The current prototype needs further development and its components need to be integrated to form a production prototype, so the group is seeking an undisclosed amount of funding from private investors to support those development efforts.
"What is left is just an engineering challenge ─ to optimize the assay, design the production prototypes, and prepare them for production," he said. "It's nothing that hasn't been done already."
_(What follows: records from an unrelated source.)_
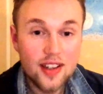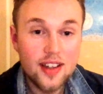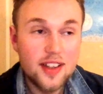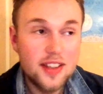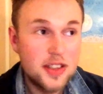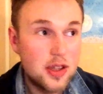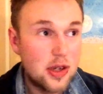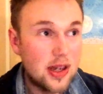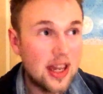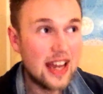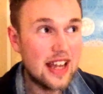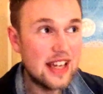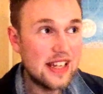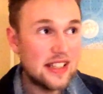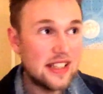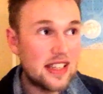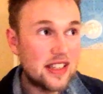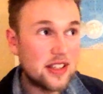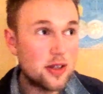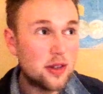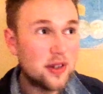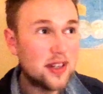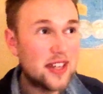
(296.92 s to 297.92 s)
you
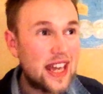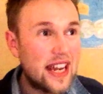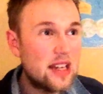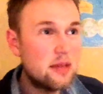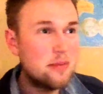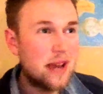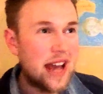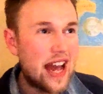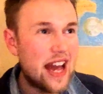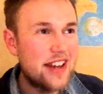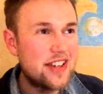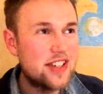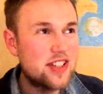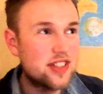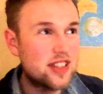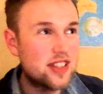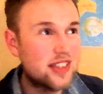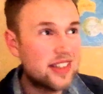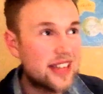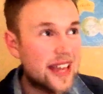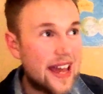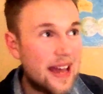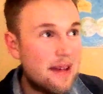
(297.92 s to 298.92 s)
can you can imagine
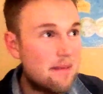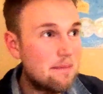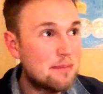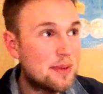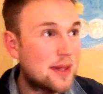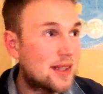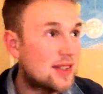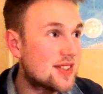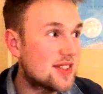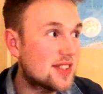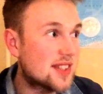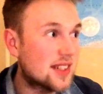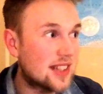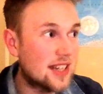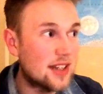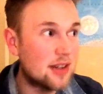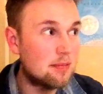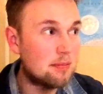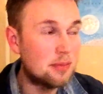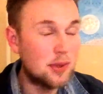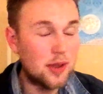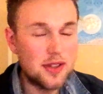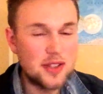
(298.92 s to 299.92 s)
that empath is a kind
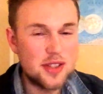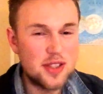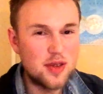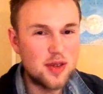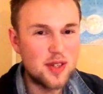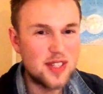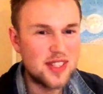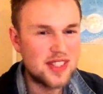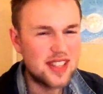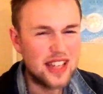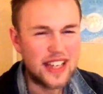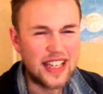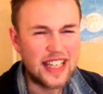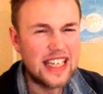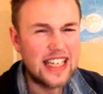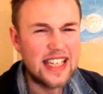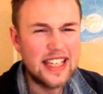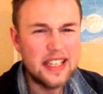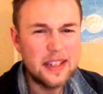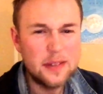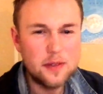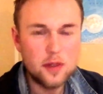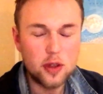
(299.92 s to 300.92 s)
of person who is
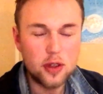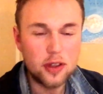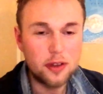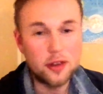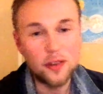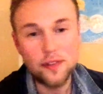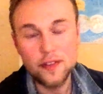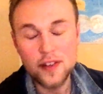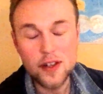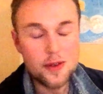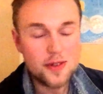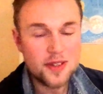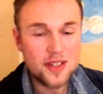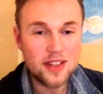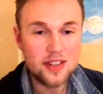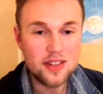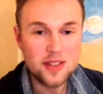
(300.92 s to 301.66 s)
naive or refusing to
The specific design of a production instrument is yet to be determined. "The final instrument will work autonomously and could, for example, resemble a vending machine where you provide the sample and get a result within a few minutes," he said. "Now that we have good results in the study, [one of the next steps] is to design prototypes to serve the needs of different test settings."
The price of testing is also to be determined, but the researchers are aiming for a price per test and instrument that is "significantly cheaper than RT-PCR testing," Shiaelis said.
He and Nicole Robb, a fellow researcher and test developer at the University of Oxford, are planning the spinout and identifying a leadership team.
They are looking to collaborate with manufacturers or outsource production and are sketching plans for marketing and sales, but "there is nothing concrete yet," Shiaelis said.